Sì, è realmente così come dici, ma siamo anche arrivati ad un momento in cui pochi ancora ci cascano. Tutti ormai facciamo i conti con quelli che sono i nostri incassi e se un artista costa più di quello che è il suo ritorno a livello di presenze noi, semplicemente, non lo compriamo. Abbiamo rischiato e perso tutti, credendo di potercela fare; abbiamo sbagliato in passato, fatto delle valutazioni che credevamo fossero giuste e invece no; abbiamo perso tutti soldi pagando artisti più del dovuto, e tutti abbiamo capito l’errore. Conosco tanti che ora prima di accettare un deal fanno le giuste valutazioni, e tanti altri che hanno semplicemente smesso di lavorare con alcune agenzie per questo motivo.
Tutto l’anno cerchiamo di far capire alle agenzie ed ai loro artisti che la nostra economia è davvero in crisi; poi arrivano certi festival…
Domanda finale: la Puglia, per molti, è essenzialmente un posto “da vacanza”. Infatti mezza Italia d’estate ci converge, e questa ha creato negli anni una quantità impressionante di eventi, serate, club, festival a matrice estiva. Quanto è positivo questo fenomeno, per chi in Puglia ci vive e vuole operare nel campo della cultura e della musica, e quanto invece è un problema?

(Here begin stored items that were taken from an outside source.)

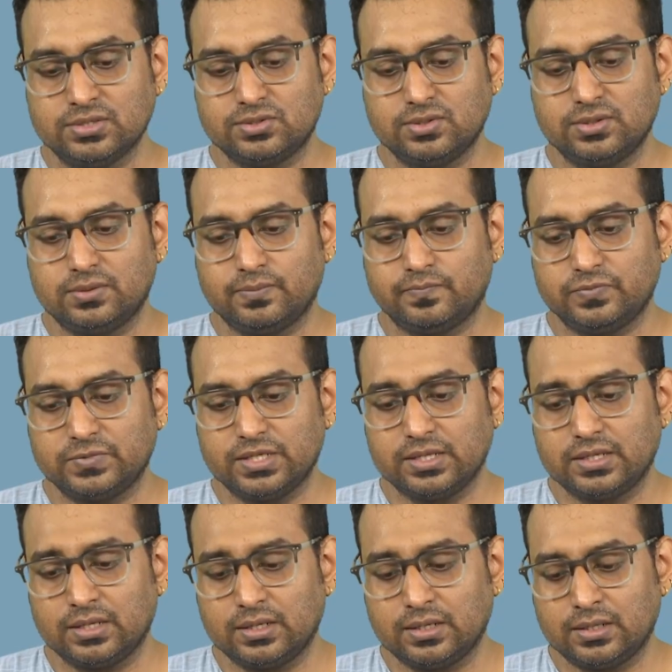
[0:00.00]
so
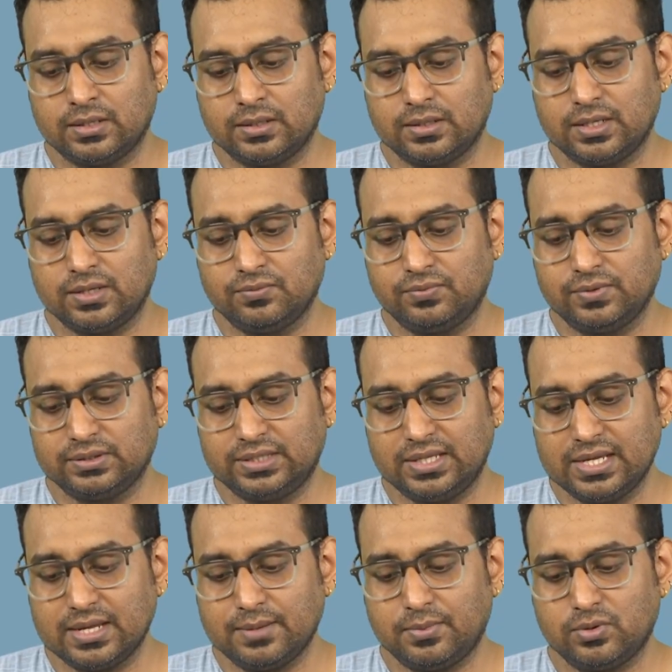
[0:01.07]
uh, if we
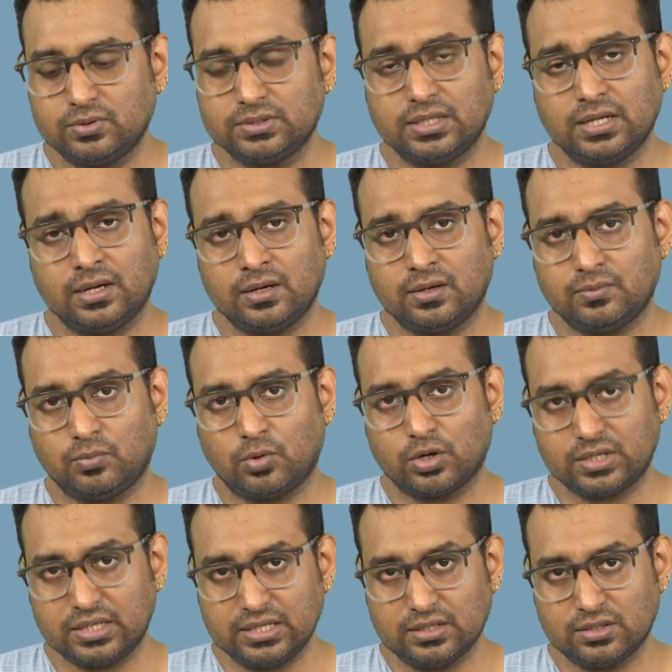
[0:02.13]
think about the
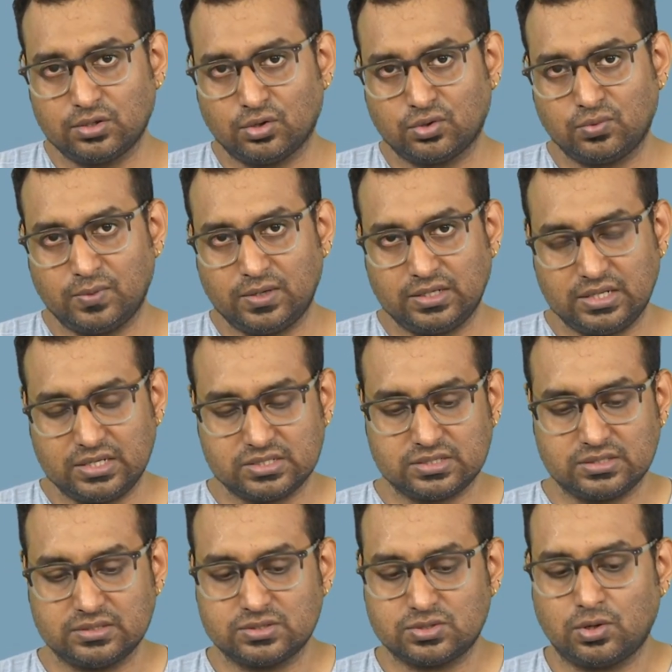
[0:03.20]
botanical
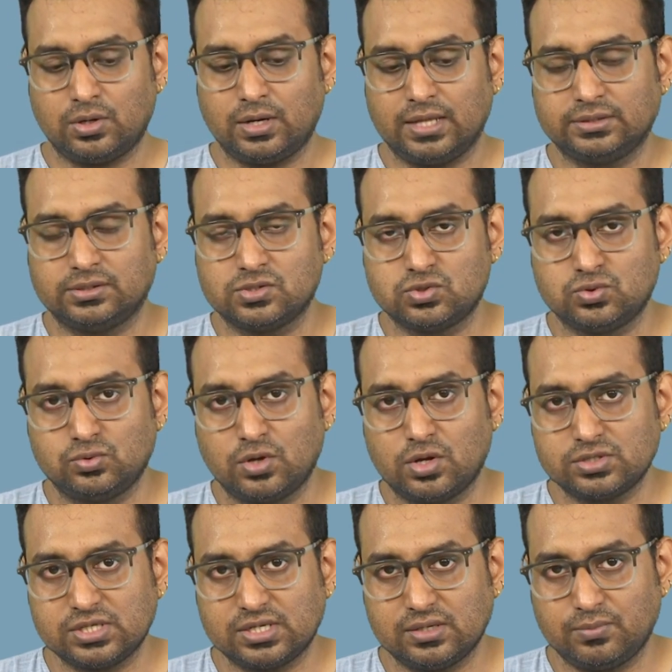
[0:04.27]
documentations or like the
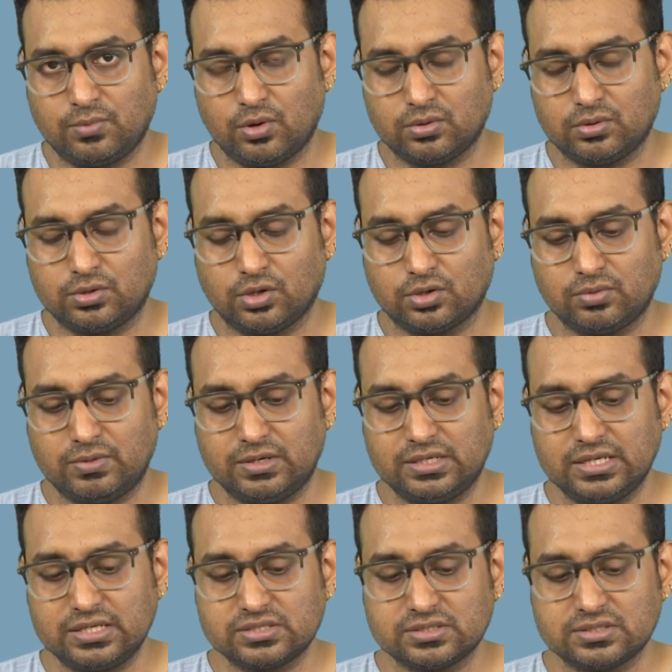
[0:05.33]
zoological
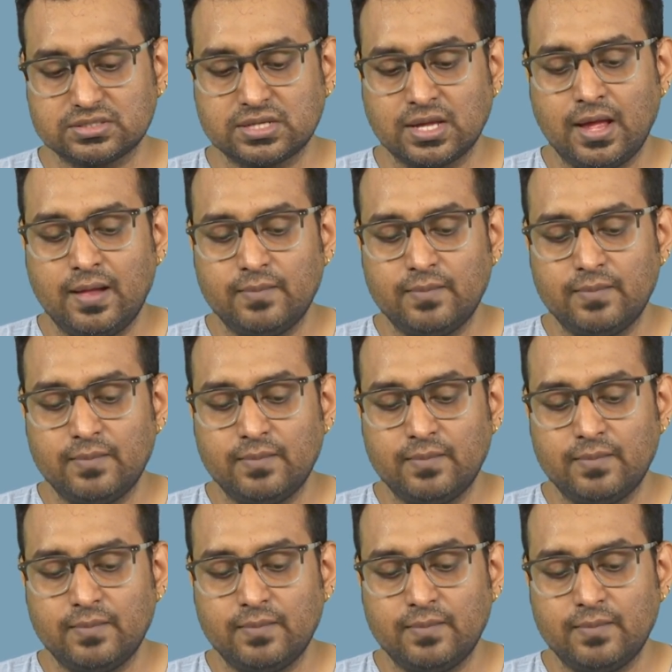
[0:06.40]
documentations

È tutto vero. La Puglia da qualche anno a questa parte in estate è diventata una bomba turistica che mette tutti noi del settore in forte vantaggio: credo che il binomio mare ed intrattenimento sia perfetto. Inoltre, la Puglia ha pure diversi posti per fare una reale vacanza low cost, e anche questo conta. Io sono felice che ci siano decine di festival nella mia regione in estate, e sono anche felice di trovare delle proposte che noi promoter mai ci sogneremmo di fare perché non riusciremmo con le nostre solo forze. Il rovescio della medaglia però è che questi festival non si limitano a chiamare nomi, ecco. Spesso è capitato che hanno chiamato artisti da club che lavorano con me o con qualche altro club in Puglia; anche qui non ci sarebbe nessun problema, se solo non fosse che a questi artisti gli vien offerto un fee assurdo. Tutto l’anno cerchiamo di lavorare facendo capire alle agenzie ed ai loro artisti che la nostra economia è davvero in crisi; poi arrivano questi festival, con i loro centinaia di migliaia di euro di contributi, e fanno delle proposte fuori mercato sovrastimando questi artisti. L’incompetenza di questi promoter ha creato più volte qualche problema, ma i più tranquilli sono loro: solo perché i soldi gli arrivano dalle casse della Regione Puglia, o da qualche super sponsor.